Source: POLITICO Magazine
Andrew S. Weiss | Vice president for studies at the Carnegie Endowment for International Peace
People around the world give Putin way too much credit as a master strategist. He’s an improviser and an opportunist of the highest order. It’s true that he’s trying to fill some of the vacuum in the Middle East and Syria as the United States scales back our military involvement in the region. At the same time, I doubt very much that Putin is thinking two or three moves ahead. The war in Syria is about to get a lot worse and he’s plunging Russia right into the middle of it. It’s also only a matter of time before we see surge of jihadist activity targeting Russians, both inside Syria and, I fear, on the streets of Moscow. Russia’s move is going to embolden the Assad regime and motivate the forces of global jihadism.
We’ve seen this pattern already: Putin’s aggression against Ukraine has by all accounts been a debacle. The Syria adventure has all the makings of a similar tragedy and tells us a great deal about the impulsive and erratic nature of the Kremlin’s decision-making efforts on national security. I’m also concerned that Putin has plowed ahead and started engaging in so-called kinetic activity in the very complicated battlefield that is Syria without having a serious conversation about de-confliction with the Pentagon or other members of the US-led anti-ISIL coalition. The de-confliction effort is still in its infancy. He’s courting danger and unintended contact between his military and others operating there.
Thomas de Waal | Senior associate at Carnegie Europe
Vladimir Putin has as many reasons for wanting to get involved in Syria as Barack Obama does for staying out.
The current Russian regime sees in Assad’s Syria its truest friend in the Middle East and its own reflection, a secular one-party autocracy fighting domestic dissent and Sunni extremism. Active support for Assad reinforces two of Putin’s long-held credos: the need to pursue with extreme force the “war on terror” (an idea he cherished before George W. Bush) and an anathema of regime change. So the operation both recalls Putin’s beginning as Russian president, propelled by the 1999 war in Chechnya, and reveals his fear of an end.
Putin’s Russia is also an “information-based dictatorship,” which draws its legitimacy from the support of the television-watching public. As intervention in Ukraine has deteriorated into a nasty intractable mess, “The War on ISIL” is meant to be a new popular TV series in which Russia again bravely fights terrorists and outwits the West.

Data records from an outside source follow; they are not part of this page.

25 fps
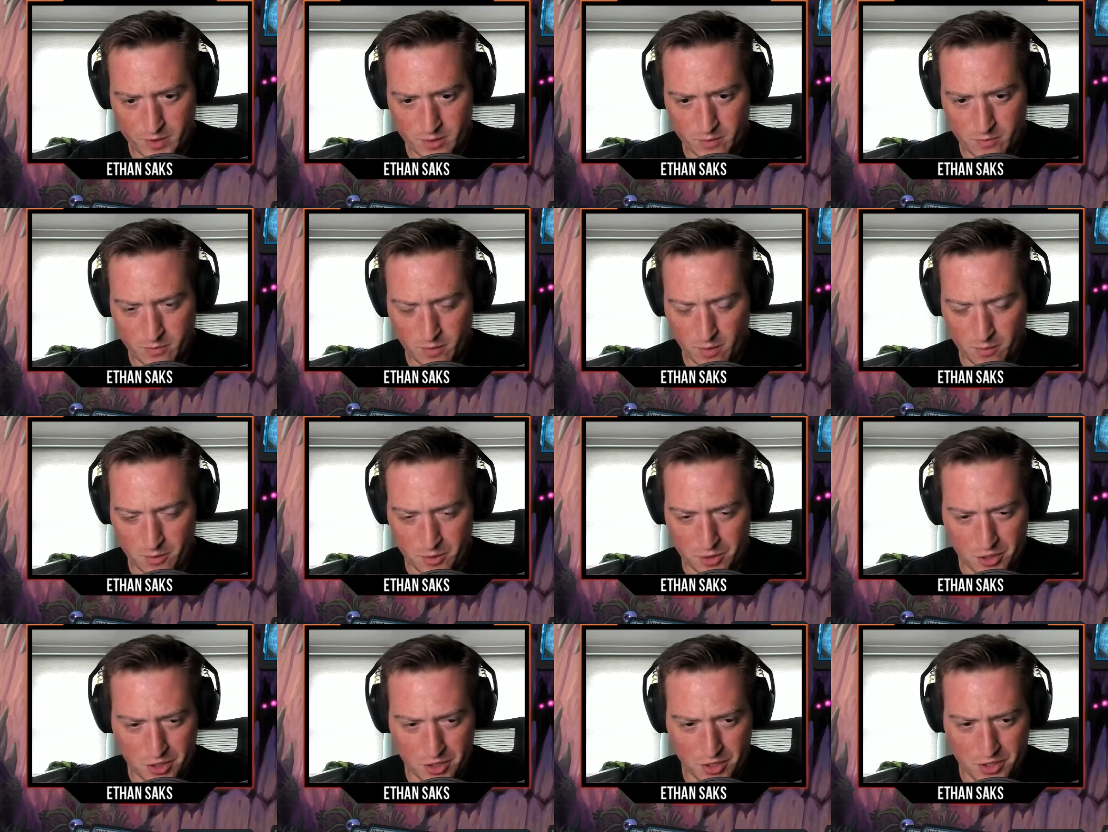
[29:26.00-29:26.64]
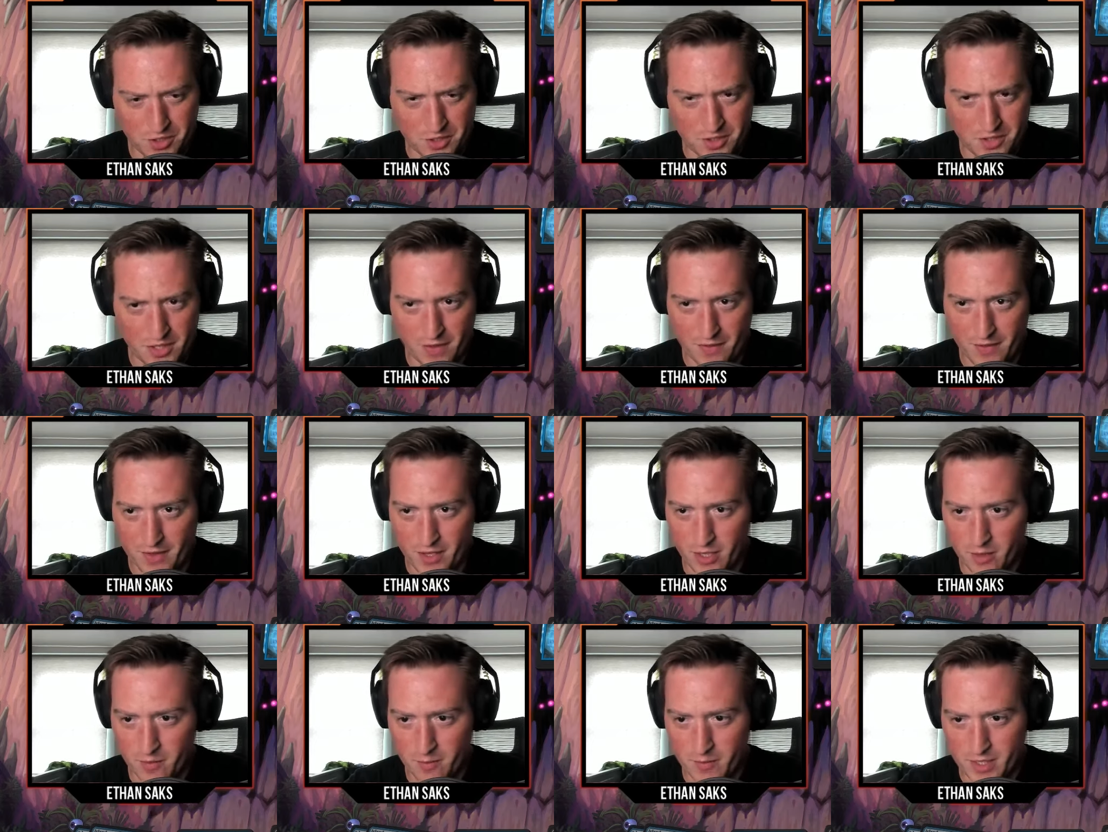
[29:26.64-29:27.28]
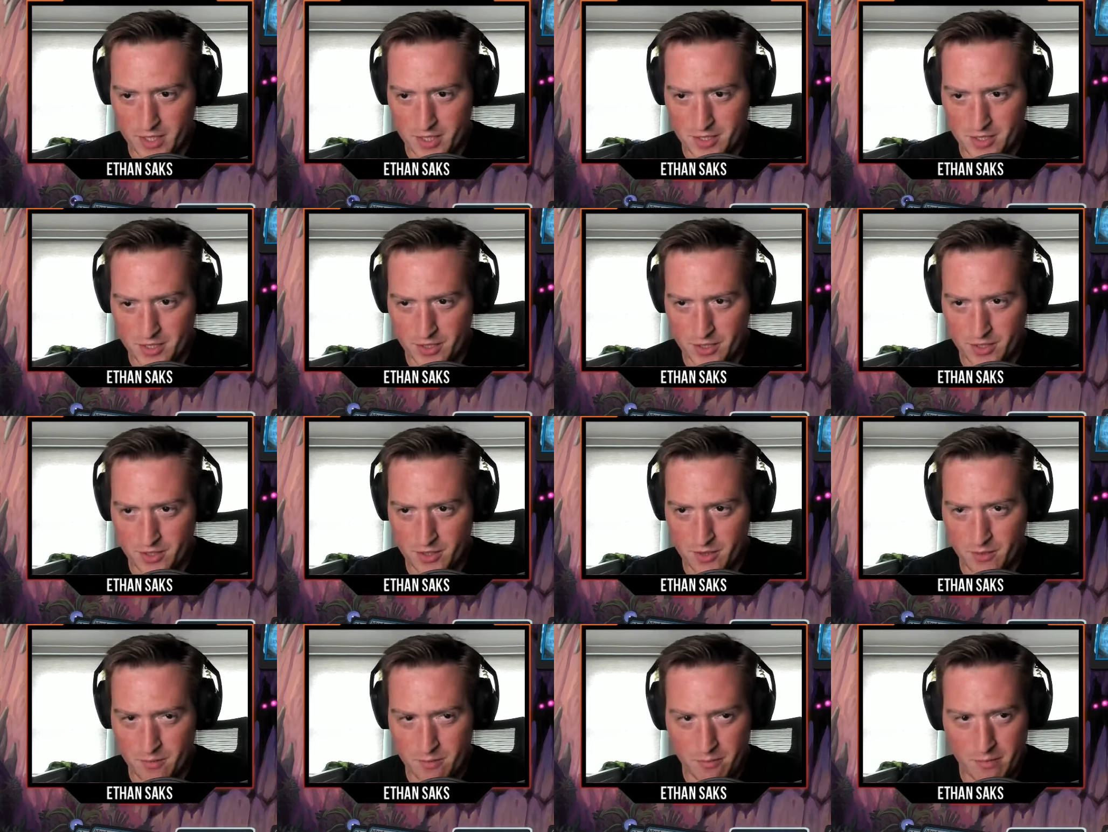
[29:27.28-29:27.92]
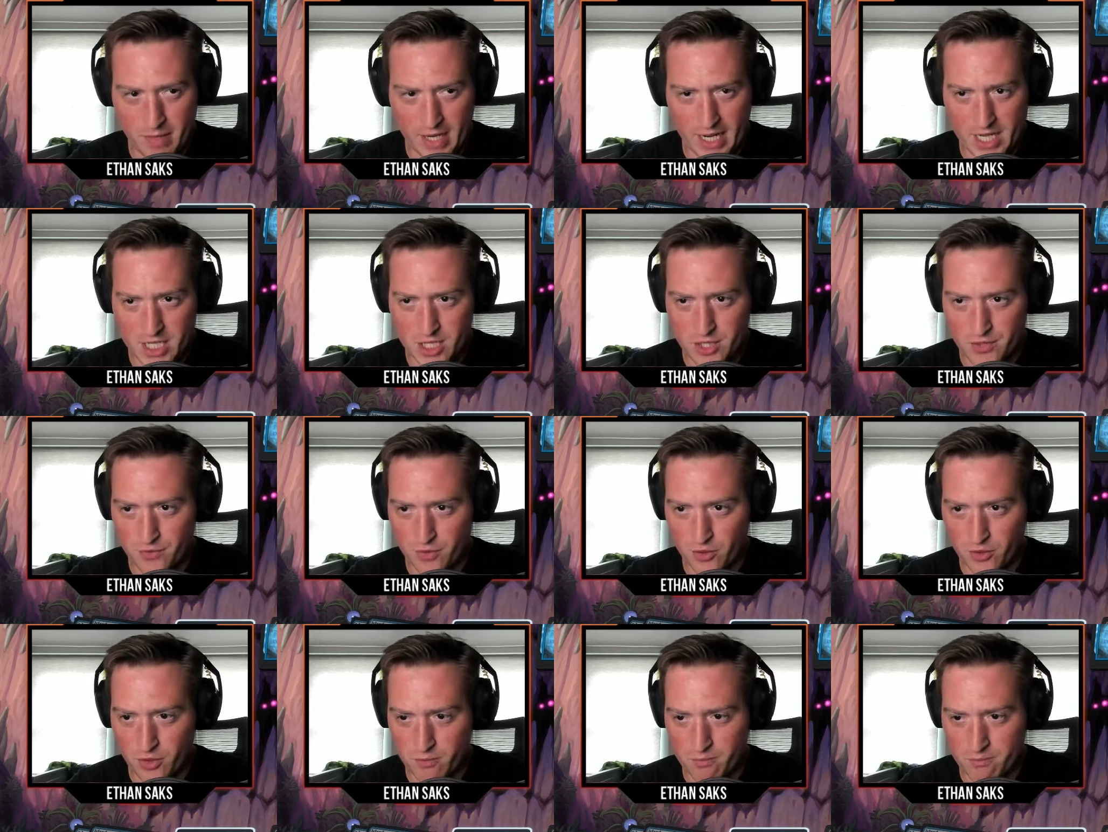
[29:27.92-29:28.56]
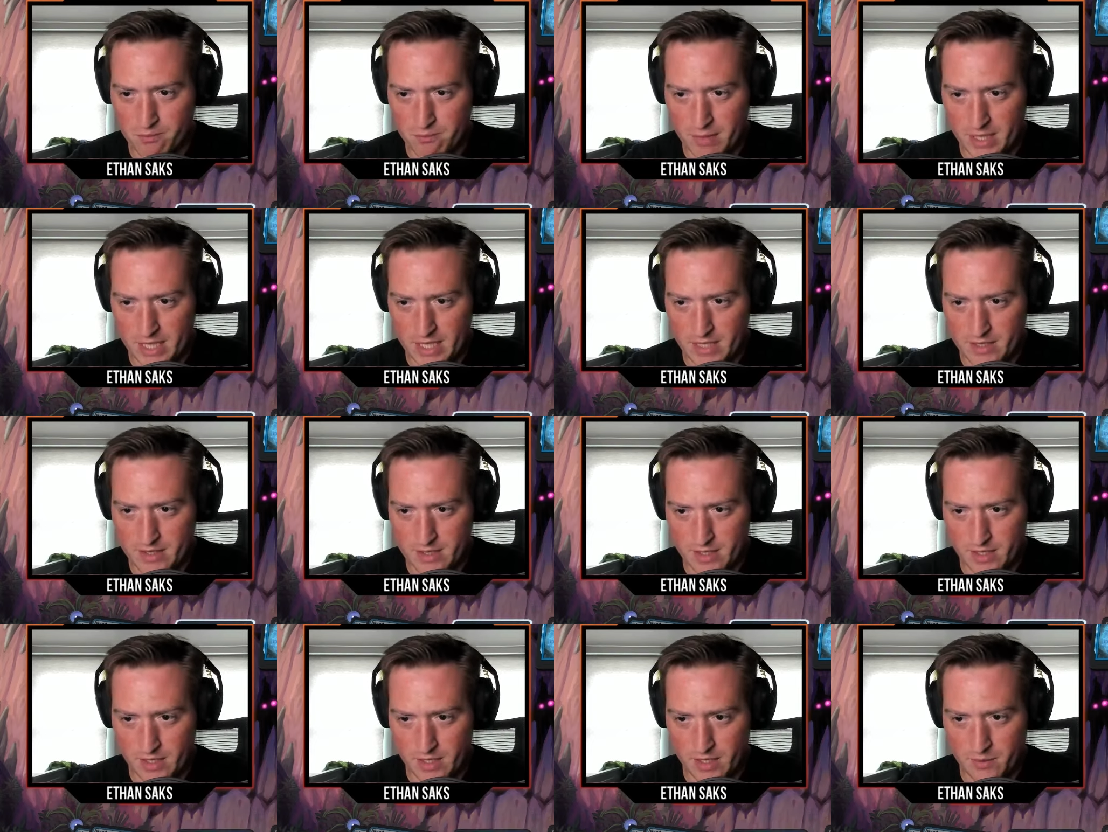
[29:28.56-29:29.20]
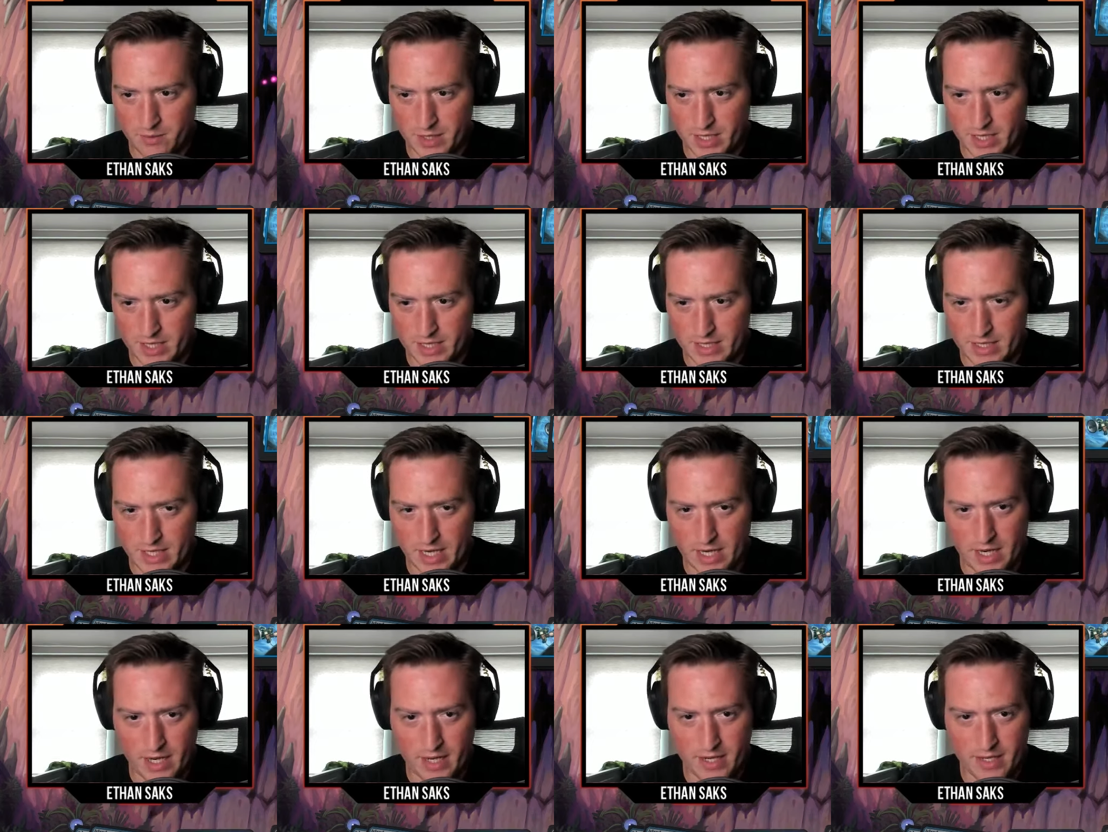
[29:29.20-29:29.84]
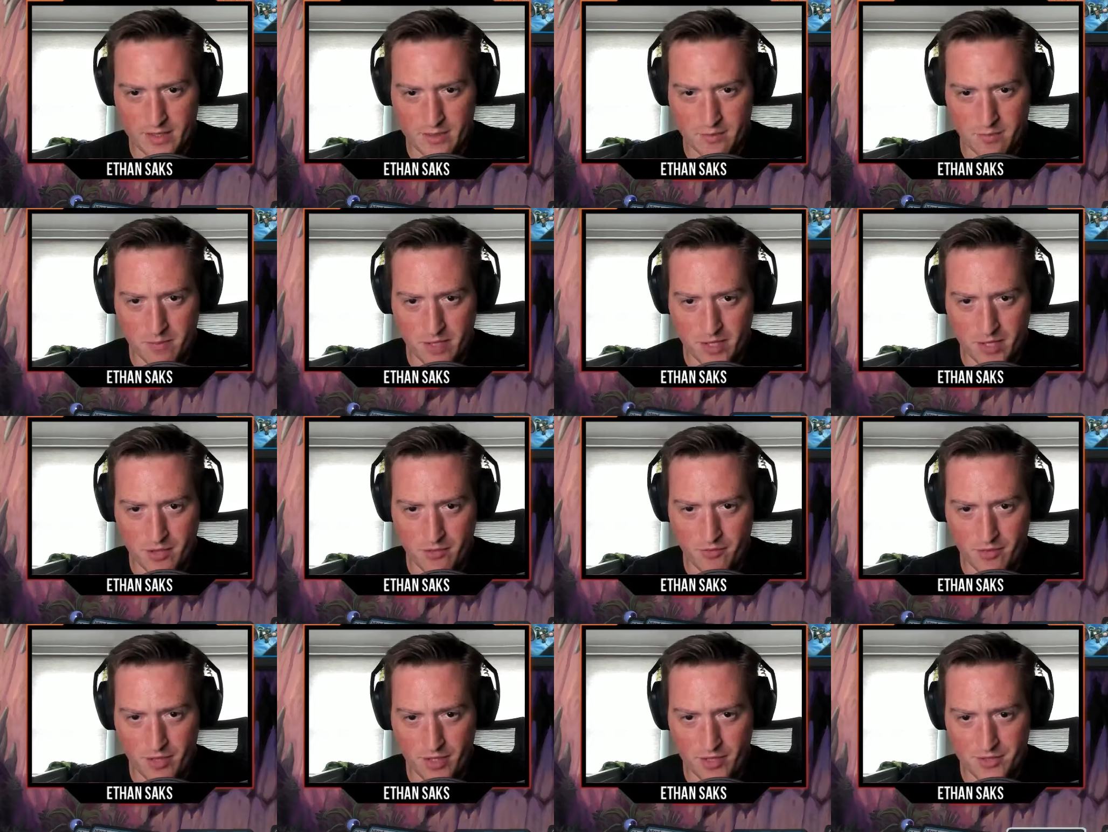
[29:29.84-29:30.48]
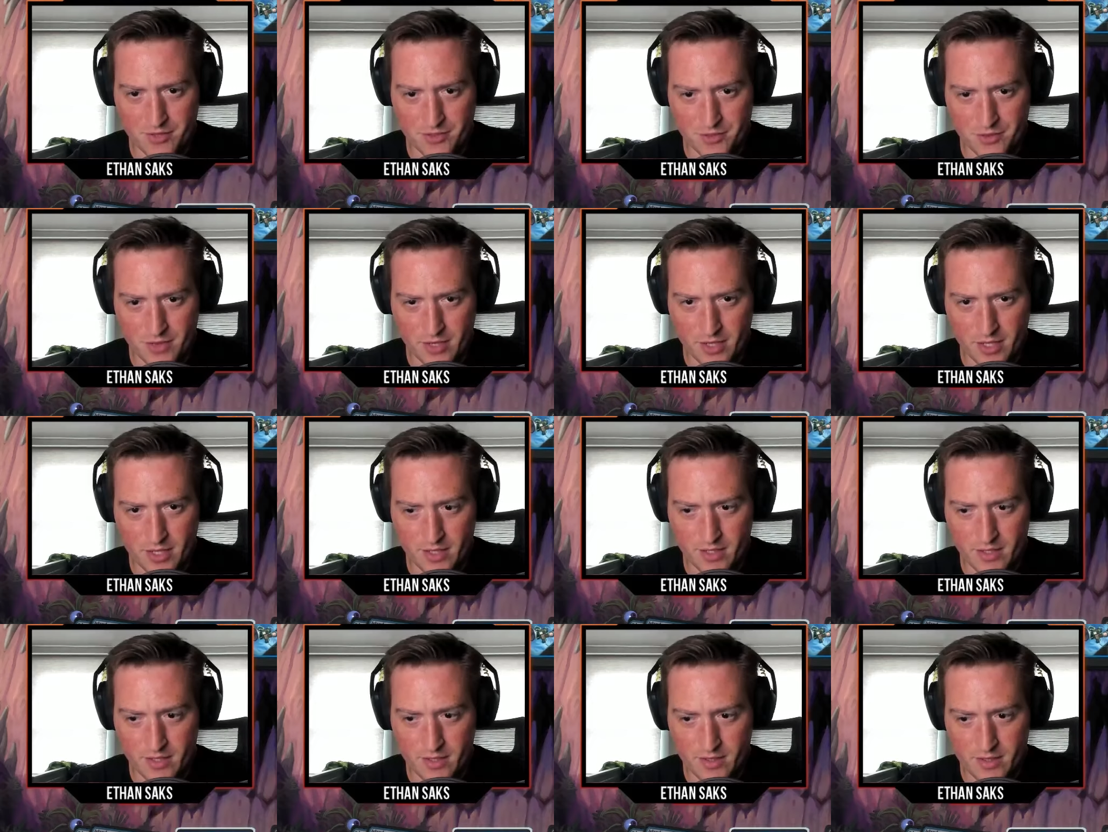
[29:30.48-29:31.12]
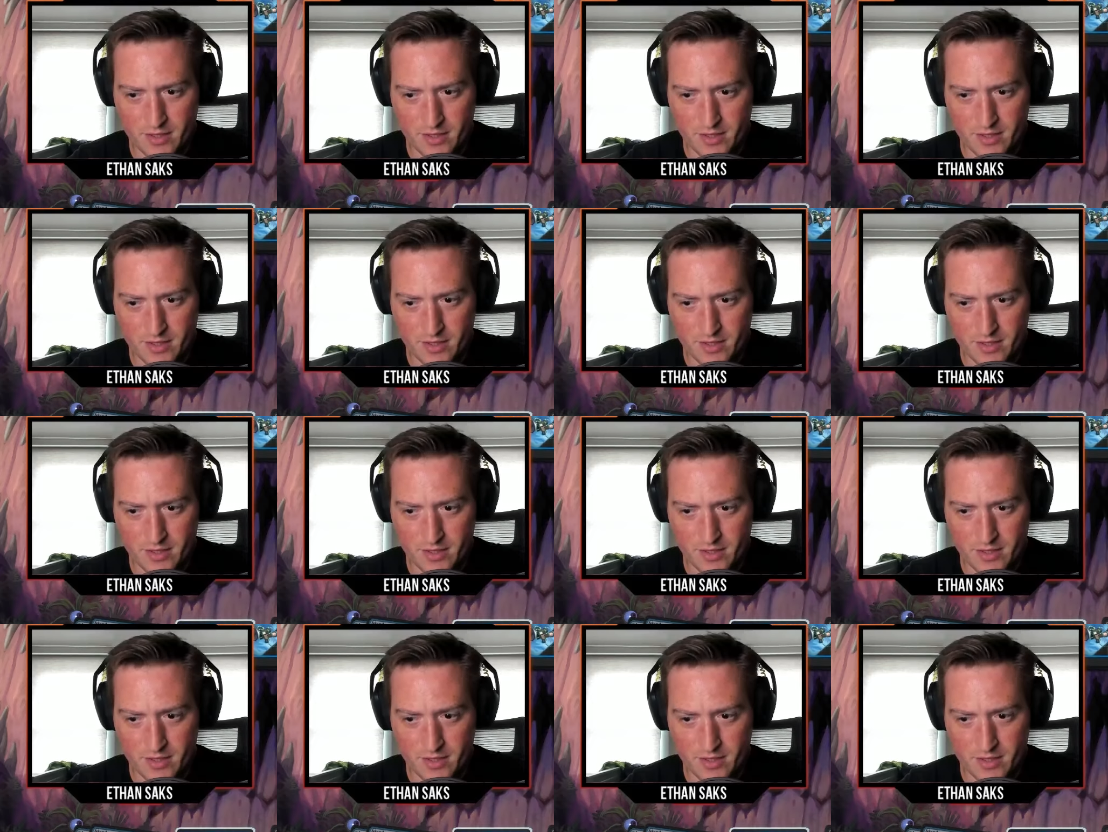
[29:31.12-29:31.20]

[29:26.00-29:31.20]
Probably should have just done that on my turn. Bashful Beastie. When it dies, manifest dread.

As ever with Putin, this looks more like short-term showmanship than long-term strategy.
Eugene Rumer | Director of the Russia and Eurasia program at the Carnegie Endowment for International Peace
By launching his own bombing campaign in Syria, Mr. Putin has proved that Russia too can do its part to contribute to havoc in the Middle East. Other than that, he is probably pursuing several goals, none of them mutually exclusive: support for Assad by destroying his enemies—various oppositon groups and maybe even ISIL; some of these groups reportedly include fighters from Russia, which provides Mr. Putin with a collateral benefit. He has successfully redirected the conversation from his aggression in Ukraine—another side benefit of involvement in Syria. He has positioned himself as a power broker in the Syrian war—he can’t deliver a solution there, but nobody can do it now without him either. He has asserted himself at the expense of the United States, as U.S. officals complain, but the United States can do little about Russian airstikes targeting U.S.-backed militias opposed to Assad.
He has once again proven the pundits wrong when they said he was crippled by Western sanctions and falling oil prices. Where does Mr. Putin go from here? He probably doesn’t know yet. He’ll adapt his tactics to the situation as it changes. It is not clear there is a strategy behind it. To paraphrase the late Yogi Berra, if he doesn’t know where he is going, he’ll end up someplace else.